I miss my old life; I miss the speaking house, the howling North wind. When I allow myself I miss my family, my brothers and sisters, my mam and dad, all interred in the orchard under the watchful eye of the venting house. I wonder if anyone moved in, I will never go back, this is my life now, each week I get a fresh supply of food, drink and bullets, I want for nothing. Looking out of my peephole with nothing but blue sky and shining sun, I can’t help but miss most of all sitting in my room watching the raindrops cascade down the shuddering windows.

The Turf Bank

As I bent down once again creating the stook at the edge of the bank I cursed my absent husband. It was the one place, and the one job that I missed him most, turf. Three hours so far today I had been stooping and placing sods of turf in the intricate design known as a stook, many hours this year I had spent turning and footing the damned stuff. It was his smell that surrounded me, his voice in my ear. Not sweet nothings, it is an extensive rulebook, little stories ran through my mind like the day he came back from the bog berating poor Jerry Pa.

“Girl, a fierce day at the bog, the wind would cut ye in two. Saw young Jerry Pa, what a scoundrel, his daddy would roll over in his grave to see him trat the sods like that. His turf’ll be so wet and heavy he’ll never raise smoke from his fireplace this winter. Took it straight off the ground and threw it into an abstract kind of a stook. Tis no way to treat turf. Treat it right and it’ll warm the coldest of hearts come winter.”

I remember when I first asked in all innocence what a foot was. He laughed heartily “Maybe the villagers are right about ye, a flighty young one from the city, knowing nothing about turf. Lil you’ll be at the bog one day, and I’ll tell ye, all in good time.”

I was from Cork city, a civilised place with gas to heat us in the winter and a coal fire on special occasions. I married Dan when I was twenty two, fresh out of college and full of life, Dan was a fully paid up member of the bachelor club until I arrived this year according to the old men gossiping after Mass, he was forty four.

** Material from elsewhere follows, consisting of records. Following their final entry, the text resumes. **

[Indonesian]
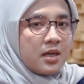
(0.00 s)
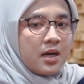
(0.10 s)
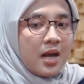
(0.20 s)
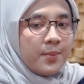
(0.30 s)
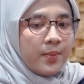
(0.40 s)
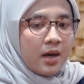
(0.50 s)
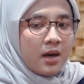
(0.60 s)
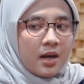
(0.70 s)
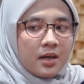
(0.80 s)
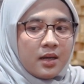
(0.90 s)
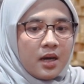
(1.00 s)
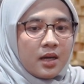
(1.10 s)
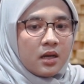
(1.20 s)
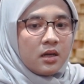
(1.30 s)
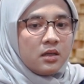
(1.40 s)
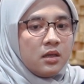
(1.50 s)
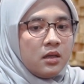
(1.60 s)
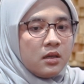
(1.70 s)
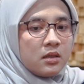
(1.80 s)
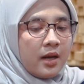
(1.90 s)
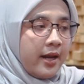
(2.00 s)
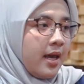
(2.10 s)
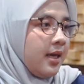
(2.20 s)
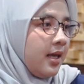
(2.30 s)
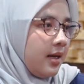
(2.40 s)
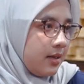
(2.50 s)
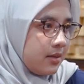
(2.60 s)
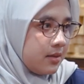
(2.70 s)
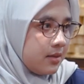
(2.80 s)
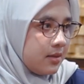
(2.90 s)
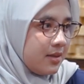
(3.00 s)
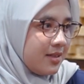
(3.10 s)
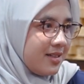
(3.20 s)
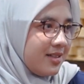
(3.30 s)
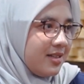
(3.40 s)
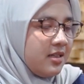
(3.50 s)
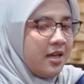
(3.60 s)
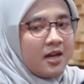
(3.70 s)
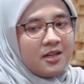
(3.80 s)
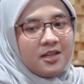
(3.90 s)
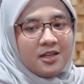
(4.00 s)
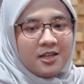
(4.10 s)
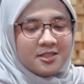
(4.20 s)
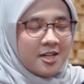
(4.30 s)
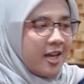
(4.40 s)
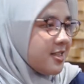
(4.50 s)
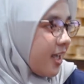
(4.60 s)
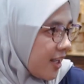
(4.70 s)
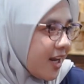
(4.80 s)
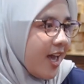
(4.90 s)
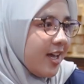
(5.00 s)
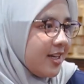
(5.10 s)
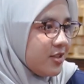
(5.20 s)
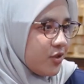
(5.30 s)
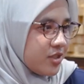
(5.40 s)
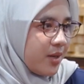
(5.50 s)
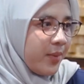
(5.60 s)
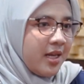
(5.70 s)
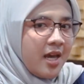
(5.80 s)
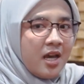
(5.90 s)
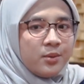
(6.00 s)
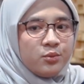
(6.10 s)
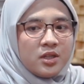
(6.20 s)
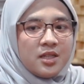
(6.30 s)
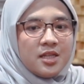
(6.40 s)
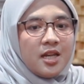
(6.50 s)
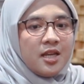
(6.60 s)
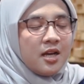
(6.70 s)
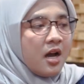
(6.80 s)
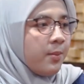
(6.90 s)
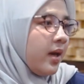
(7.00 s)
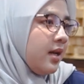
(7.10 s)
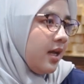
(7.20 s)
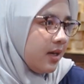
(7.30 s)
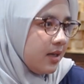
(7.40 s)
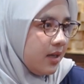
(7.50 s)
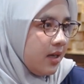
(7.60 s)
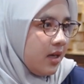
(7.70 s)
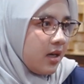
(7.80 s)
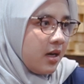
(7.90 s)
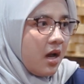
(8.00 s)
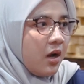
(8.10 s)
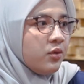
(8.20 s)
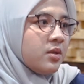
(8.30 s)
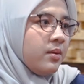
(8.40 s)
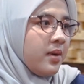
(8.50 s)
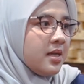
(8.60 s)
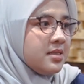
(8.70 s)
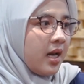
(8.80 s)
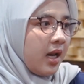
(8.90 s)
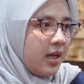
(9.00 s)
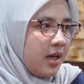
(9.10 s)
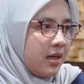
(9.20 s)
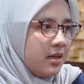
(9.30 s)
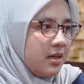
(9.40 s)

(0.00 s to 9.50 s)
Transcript: Kenapa? Karena yang akhirnya diledekin Iya. Yang dijelek-jelekin lah di sosial yeah, media yeah, yang iya, ngebuat yeah. dia jadinya nggak pede, keganggu sama pelajarannya.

We had first met when I was sixteen and running away from home because my brother, the sneaky little pup had stolen my diary and read it to the gang of kids we hung out with. Full of teenager-angst he told them all I had a crush on Timmy, the unofficial leader of our pack. My diary no more said those words than if the Pope had a baby, himself. So I was on the train to Mallow, with a bag of clothes, a tenner and a packet of biscuits. Dan, was just the man sitting opposite, nose in a book, he didn’t blip on my radar, owld one. The train had been getting up speed over the viaduct when it made a sudden stop. Dan fell forward over the table and we banged heads.

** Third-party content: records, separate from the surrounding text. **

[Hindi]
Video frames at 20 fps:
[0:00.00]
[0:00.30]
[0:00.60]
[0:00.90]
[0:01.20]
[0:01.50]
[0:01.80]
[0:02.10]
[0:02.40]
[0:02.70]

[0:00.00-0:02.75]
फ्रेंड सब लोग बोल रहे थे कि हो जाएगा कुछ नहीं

Through apologies and smiles, I noticed he had wrinkly lines around deep blue eyes. The guard didn’t come down to tell us why we’d stopped and we started to chat pondering on the situation ideas from cow on the track to alien attack, we had great fun laughing at the more preposterous stories. He had a flask of tea and offered me some so I got out my food store and we had a mini picnic. He was great fun for such an old man.

We became friends, he helped me through the tough teenage years by phone and by letter. Dan encouraged me to continue my studies and he began a courtship, old-fashioned courtship of me, during my college years. The day of my last exam, he swept me off to Kerry and proposed in The Square, Listowel. We married months later, no children were to grace our step but he was a good man and I still missed him five years on. Crying softly to myself I bent down and continued the ritual of stooking.